▶ [What the task requires] From the entries below, copy out every line with "Spanish" in it.

START Source data

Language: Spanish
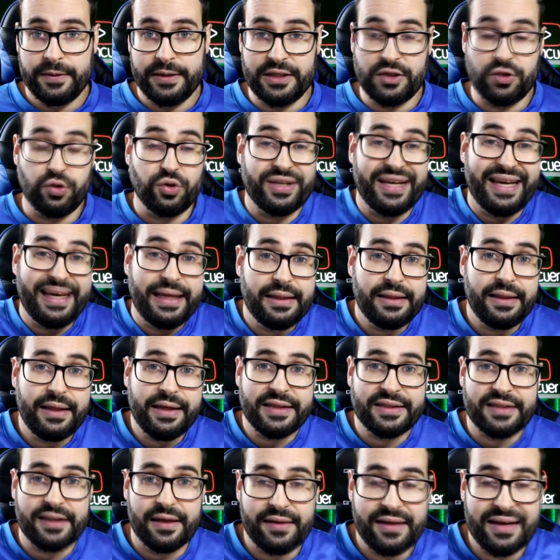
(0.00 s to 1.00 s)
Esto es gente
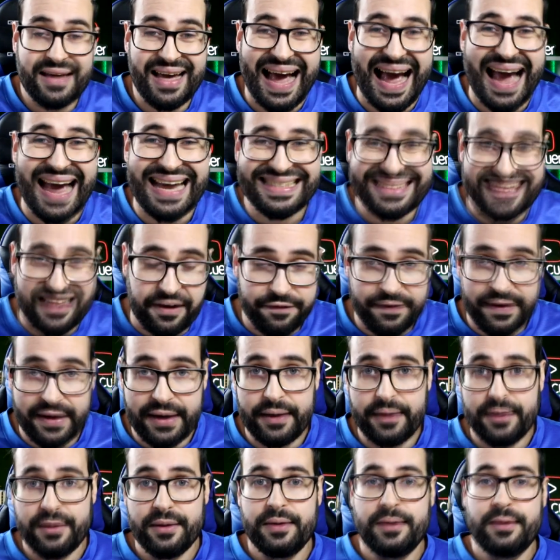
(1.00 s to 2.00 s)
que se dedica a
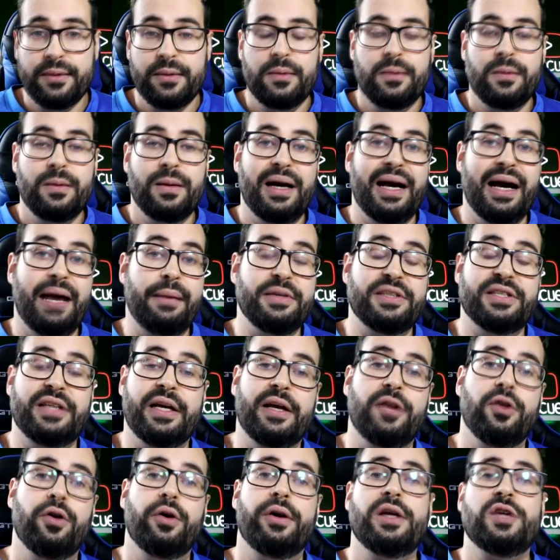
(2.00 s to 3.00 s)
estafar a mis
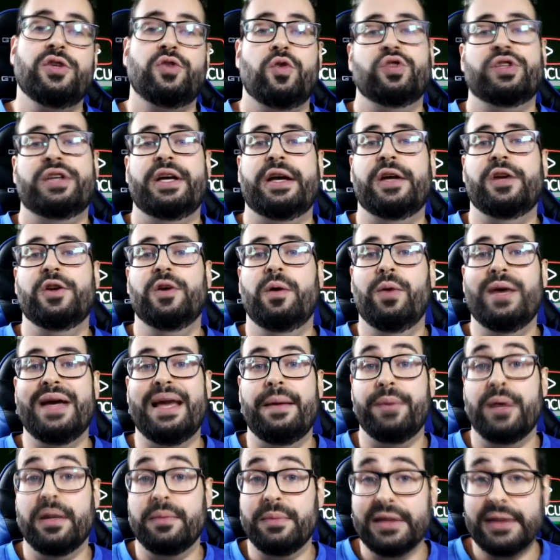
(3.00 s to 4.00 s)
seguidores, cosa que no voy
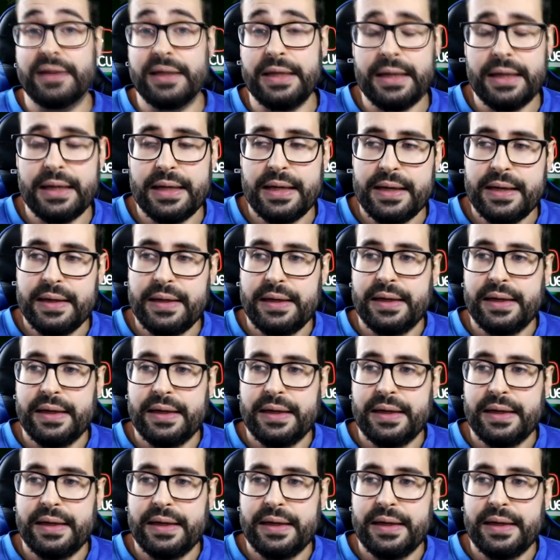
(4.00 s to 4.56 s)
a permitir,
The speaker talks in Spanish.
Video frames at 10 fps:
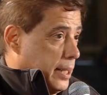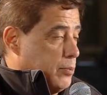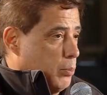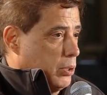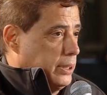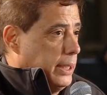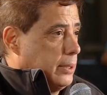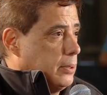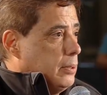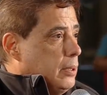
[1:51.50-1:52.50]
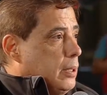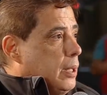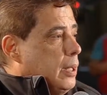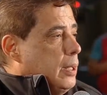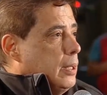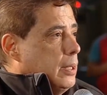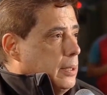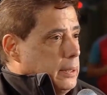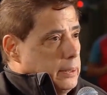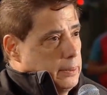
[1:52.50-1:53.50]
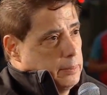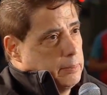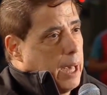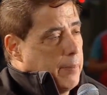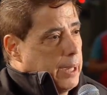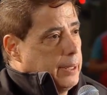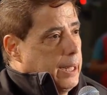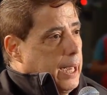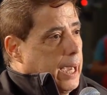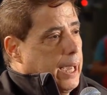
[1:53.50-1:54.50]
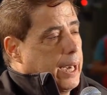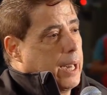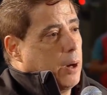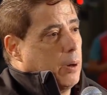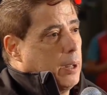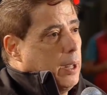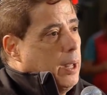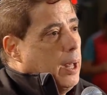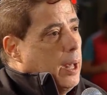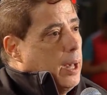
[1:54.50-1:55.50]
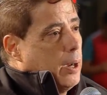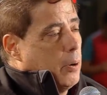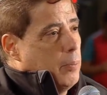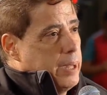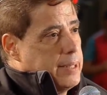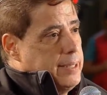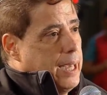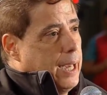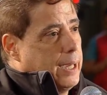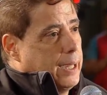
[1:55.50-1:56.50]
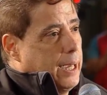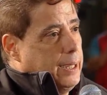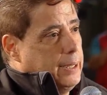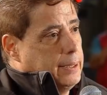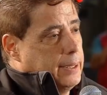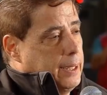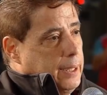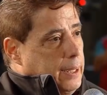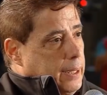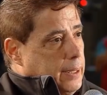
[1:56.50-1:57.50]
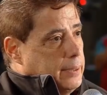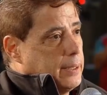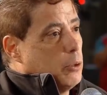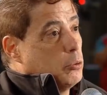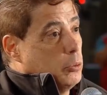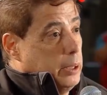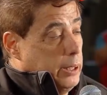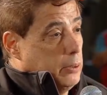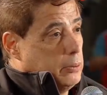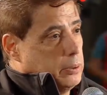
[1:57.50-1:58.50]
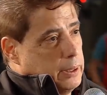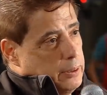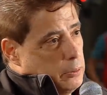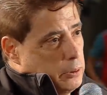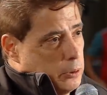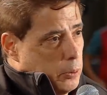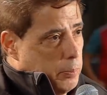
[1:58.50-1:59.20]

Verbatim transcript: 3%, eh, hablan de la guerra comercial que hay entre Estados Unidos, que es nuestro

END Source data

▶ [Output below]
Language: Spanish
The speaker talks in Spanish.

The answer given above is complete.